REQUIRED WORK
Beginning at the line containing "[466.57-467.61s]", repeat each line below exactly up to and including the line containing "Lip reading: all". Do not repeat the pictures.

********************

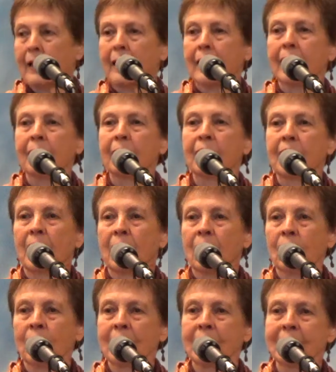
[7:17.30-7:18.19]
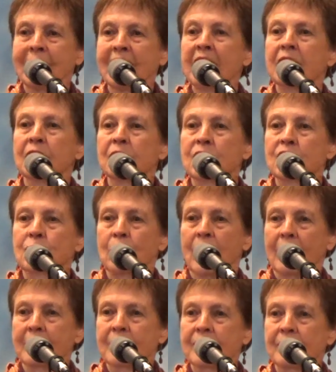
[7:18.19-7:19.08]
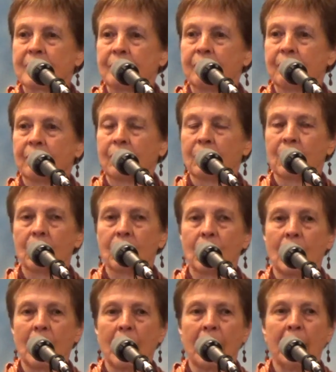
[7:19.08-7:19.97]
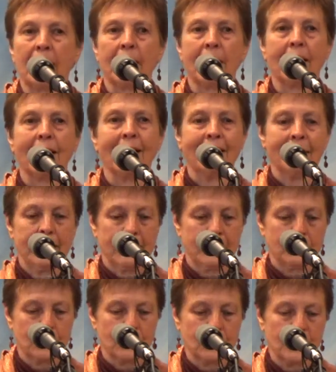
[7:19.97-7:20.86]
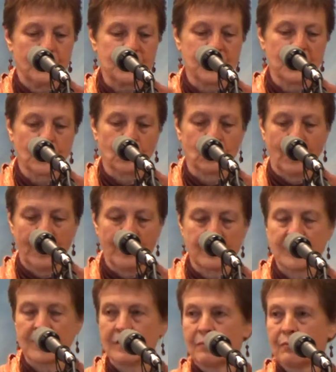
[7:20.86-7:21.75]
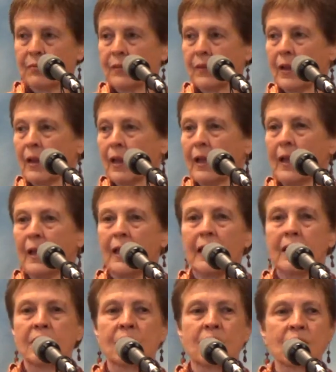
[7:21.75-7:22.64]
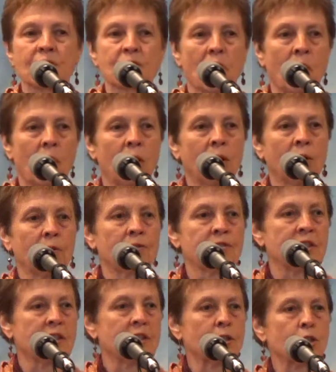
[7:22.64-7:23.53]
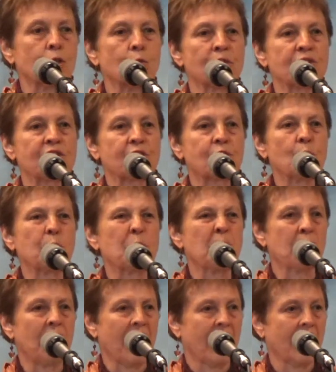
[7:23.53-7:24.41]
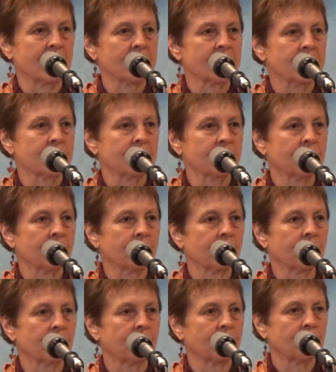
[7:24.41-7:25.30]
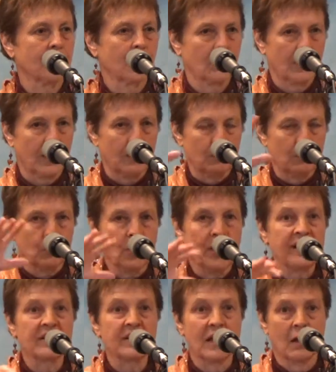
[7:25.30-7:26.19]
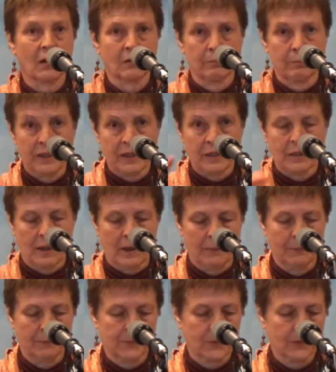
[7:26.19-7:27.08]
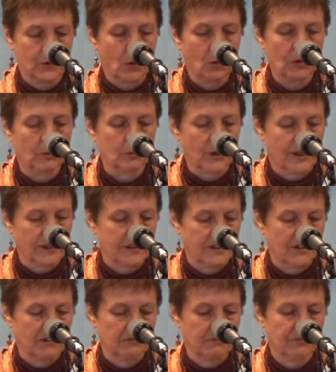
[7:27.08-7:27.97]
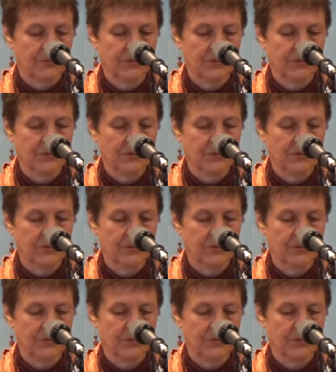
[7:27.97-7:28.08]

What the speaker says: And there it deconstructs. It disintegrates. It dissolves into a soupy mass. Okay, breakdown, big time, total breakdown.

********************

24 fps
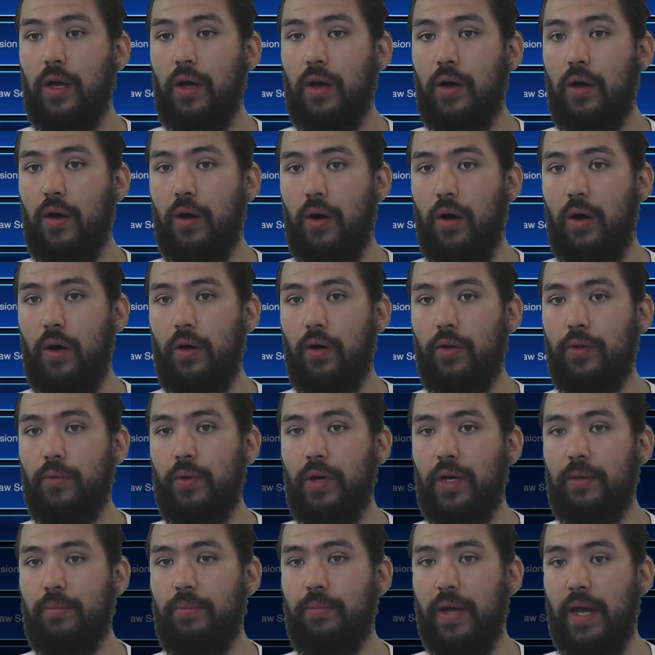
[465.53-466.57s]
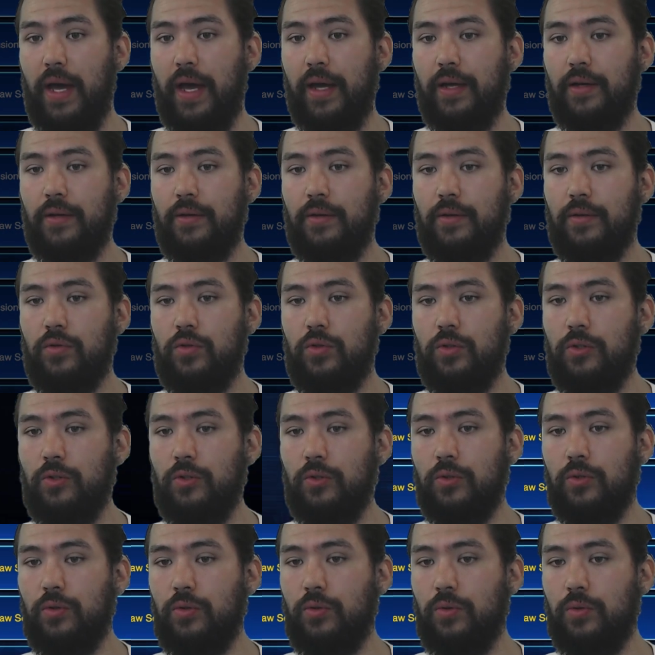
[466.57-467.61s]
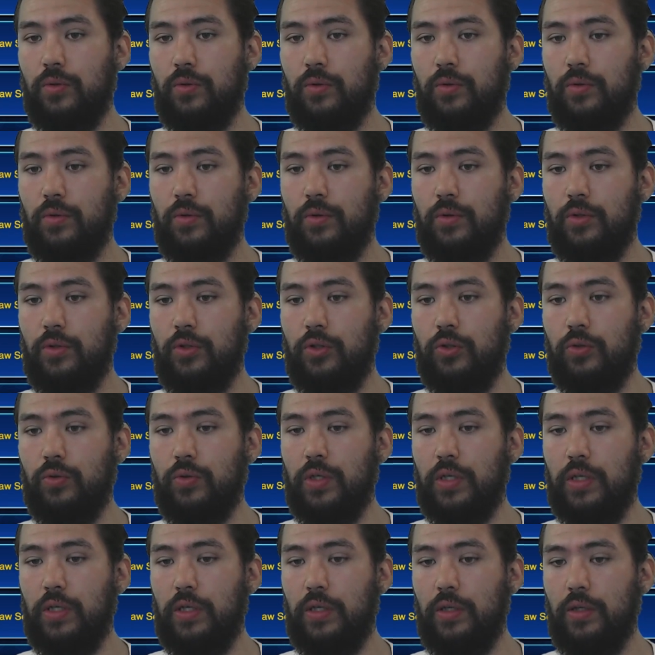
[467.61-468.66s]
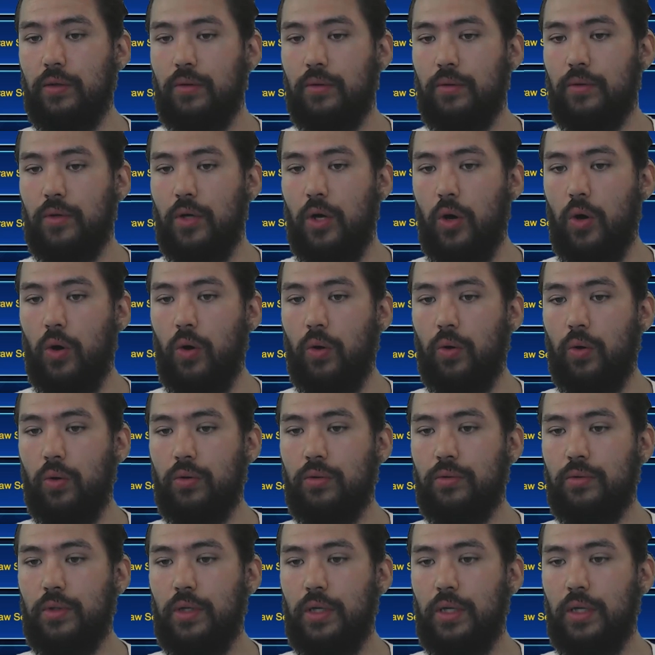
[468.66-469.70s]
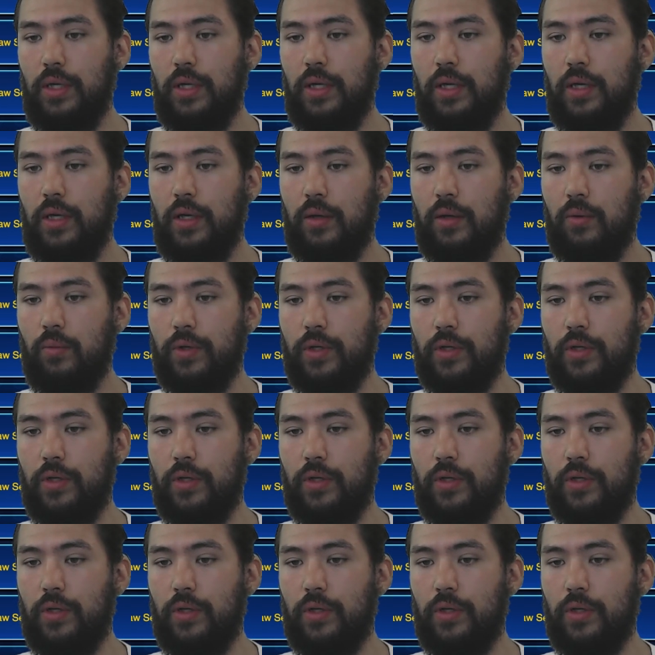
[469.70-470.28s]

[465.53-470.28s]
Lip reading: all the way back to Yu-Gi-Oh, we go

********************

TASK SOLUTION
[466.57-467.61s]
[467.61-468.66s]
[468.66-469.70s]
[469.70-470.28s]

[465.53-470.28s]
Lip reading: all the way back to Yu-Gi-Oh, we go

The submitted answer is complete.